Puestos a desconfiar, uno podría pensar que Aurélien Molas –creador de la serie que nos ocupa– estaba un buen día mirando Netflix, se maravilló con la originalidad, la magia, la chispa de la serie coreana Kingdom, y concluyó que qué buena idea sería desarrollar algo similar.

Dado que a los coreanos les había ido tan bien en eso de insertar zombis en su propia historia, particularmente en su contexto medieval, convenía buscar un marco histórico igual de útil y reconocible para hacer su propia versión. Con ese contexto en mente, las particularidades de la propia historia vendrían solas. Y así fue.

Molas tomó un poco del setting histórico –desarrollado con el mismo color, barro y sangre en películas poco memorables, como Pacto de lobos, de Christopher Gans, o en la serie belga (también por Netflix) Los ladrones del bosque– y generó alrededor de su historia sobrenatural un referente temporal tan reconocido como la Revolución francesa.

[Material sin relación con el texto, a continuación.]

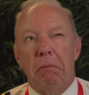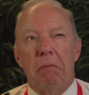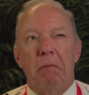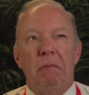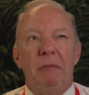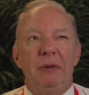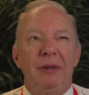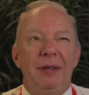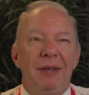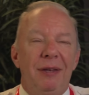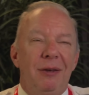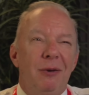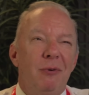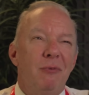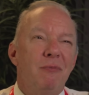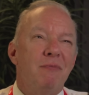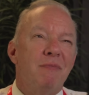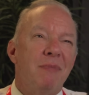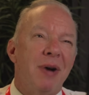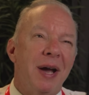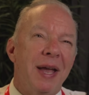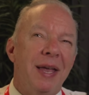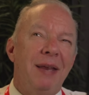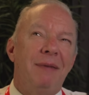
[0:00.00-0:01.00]
you
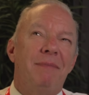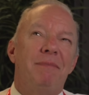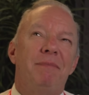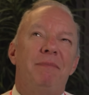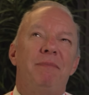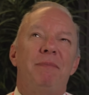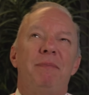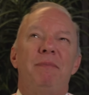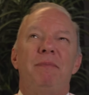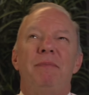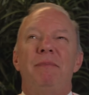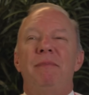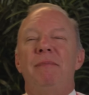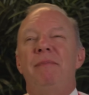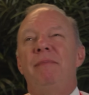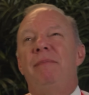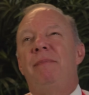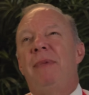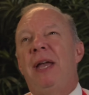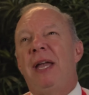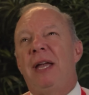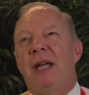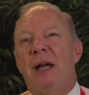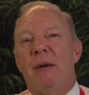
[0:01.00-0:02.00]
might
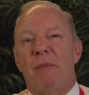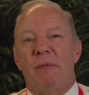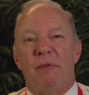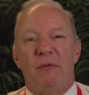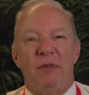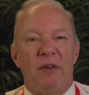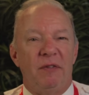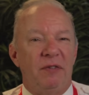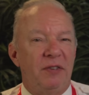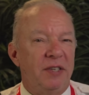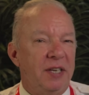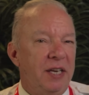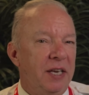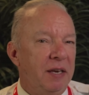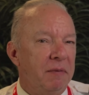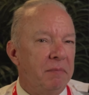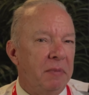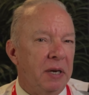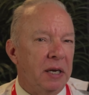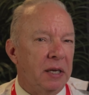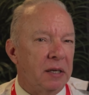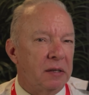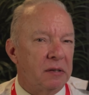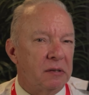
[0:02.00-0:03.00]
make up 15
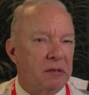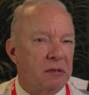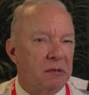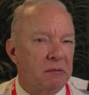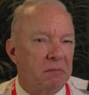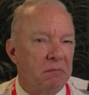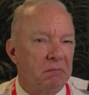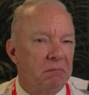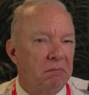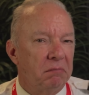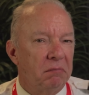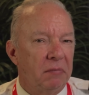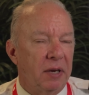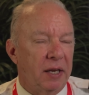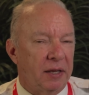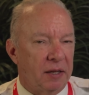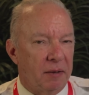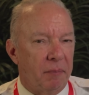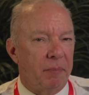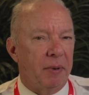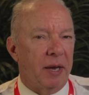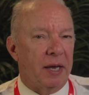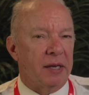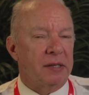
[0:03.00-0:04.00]
minutes at
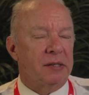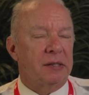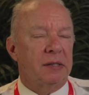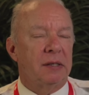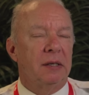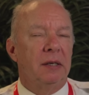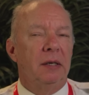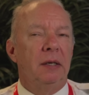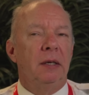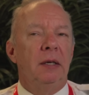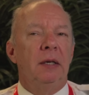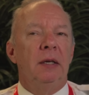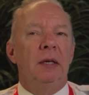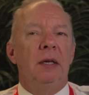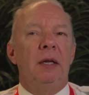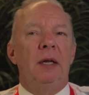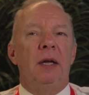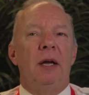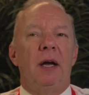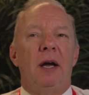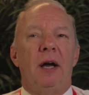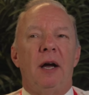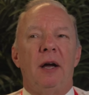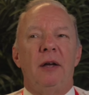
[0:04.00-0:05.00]
the best.
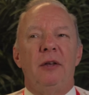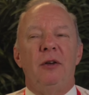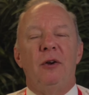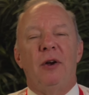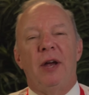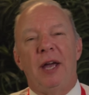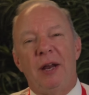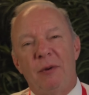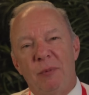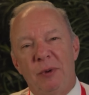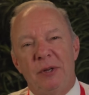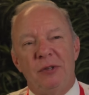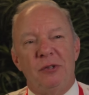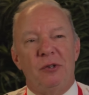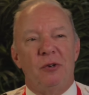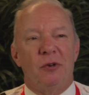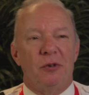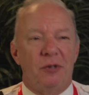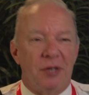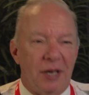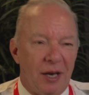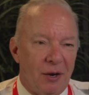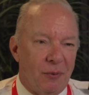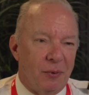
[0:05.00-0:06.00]
Uh, your headwinds and your
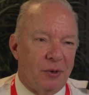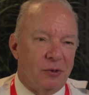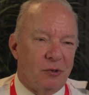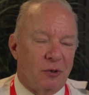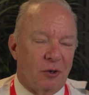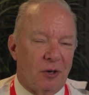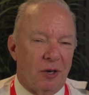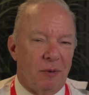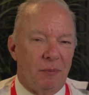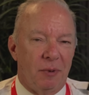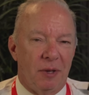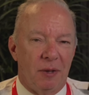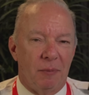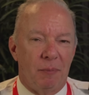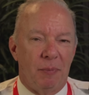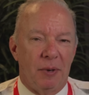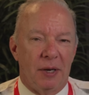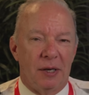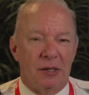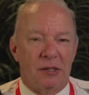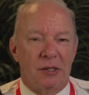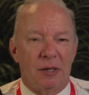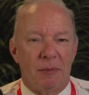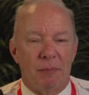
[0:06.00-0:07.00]
tailwinds are going to be the
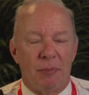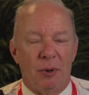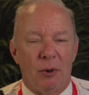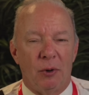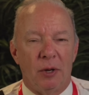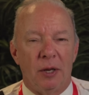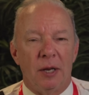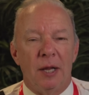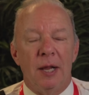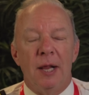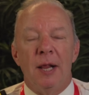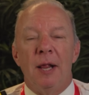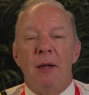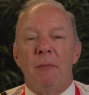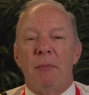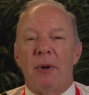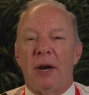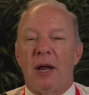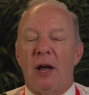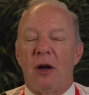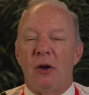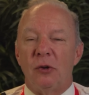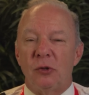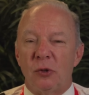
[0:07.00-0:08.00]
biggest component. But
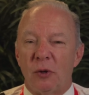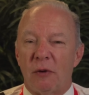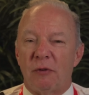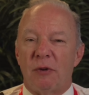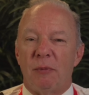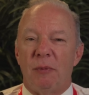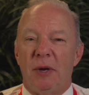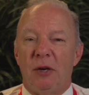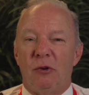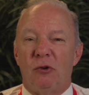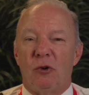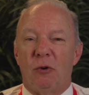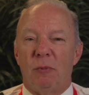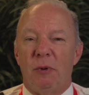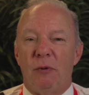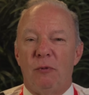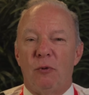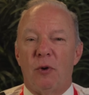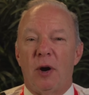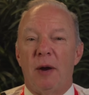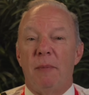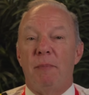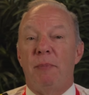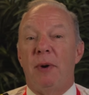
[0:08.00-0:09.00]
I also have to make sure
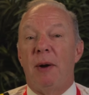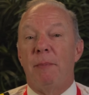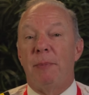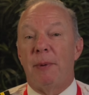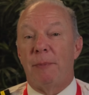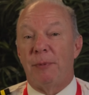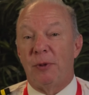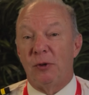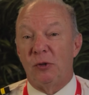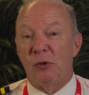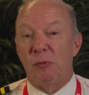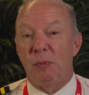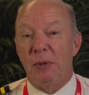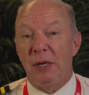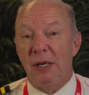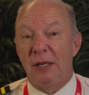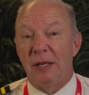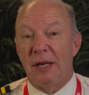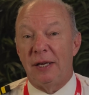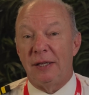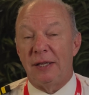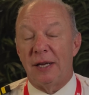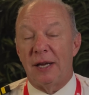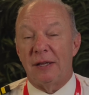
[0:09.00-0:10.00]
before I bump up the speed
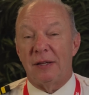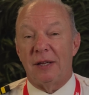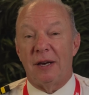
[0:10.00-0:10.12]
like that,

Le sumó una conspiración efectiva –se podrá opinar que poner a nobles a alimentarse del pueblo no es demasiado imaginativo, pero eso no le resta contundencia– y voilà, todo puesto en la mesa servida para diversión del respetable.

Como Abraham Lincoln, cazador de vampiros, pero bien hecha

No cabe duda de que Abraham Lincoln, cazador de vampiros era una berretada. Sin embargo, detrás de esa tontería, una idea muy poderosa servía de referente: los esclavistas sureños eran vampiros y sus esclavos, además de todo, ganado.

En La Revolución se esconde el mismísimo Luis XVI detrás de una malvada estrategia: repartir sangre azul especial entre sus nobles de confianza para generar una élite que literalmente se alimente del pueblo y consiga así mantener controlada la disconformidad que ya adivina entre su gente.

Pero claro, estos muertos vivientes –que son al mismo tiempo más y menos horribles que los tradicionales zombis, dado que son más humanos pero igual de monstruosos– no se controlan demasiado bien, y uno de ellos –el conde de Montargis– termina por encender él mismo la mecha revolucionaria, dada la cantidad de jovencitas que viene devorando de un tiempo a esta parte en su condado.

Es entonces que un nutrido elenco de personajes se irá uniendo en el frente en común que terminará por llevar adelante la rebelión y la propia narrativa de la serie, incluyendo al doctor Joseph (Amir el Kacem), el soldado Albert (recio Lionel Erdogan), la noble de ideas sociales avanzadas Elise (Marilou Aussilloux) y la revolucionaria Marianne (Gaia Weiss).

La serie es tan efectiva como poco sutil. Desde la obvia referencia al color de la sangre que simbólicamente distingue a la aristocracia, pasando porque dos de sus héroes se apellidan Guillotin (y que la única manera de parar a estos zombis sea decapitándolos) y terminando en algo tan histórico y literal como las espantosas condiciones de vida para el vulgo en el siglo XVIII, la serie avanza firme a lo largo de sus ocho episodios, consciente de su público objetivo: aquel que guste del horror de mediano voltaje (aunque el gore es generoso), quiera pasar un rato entretenido y no le molesten particularmente las casualidades oportunas que empujan la trama o las convenientes revelaciones telenovelescas.

Si se acepta el pacto, se disfruta mucho la excelente producción y ambientación histórica, así como lo contumaz de sus escenas de acción y la buena entrega de un elenco desconocido (por lo menos para mí), con particular efectividad en sus villanos (Julien Frison encabeza a estos zombis que parecen más vampiros de Anne Rice que otra cosa, y Laurent Lucas es el más temible, así sea entre sombras). 

Un relato sencillo pero cumplidor, que confirma que Netflix tiene una veta en los shows históricos, incluso en aquellos que no dudan en insertar las variables más fantásticas para generar una cronología por completo alternativa. Habrá que ver qué nos depara su segunda temporada, que si bien todavía no se ha confirmado, podría esperarse para el año próximo.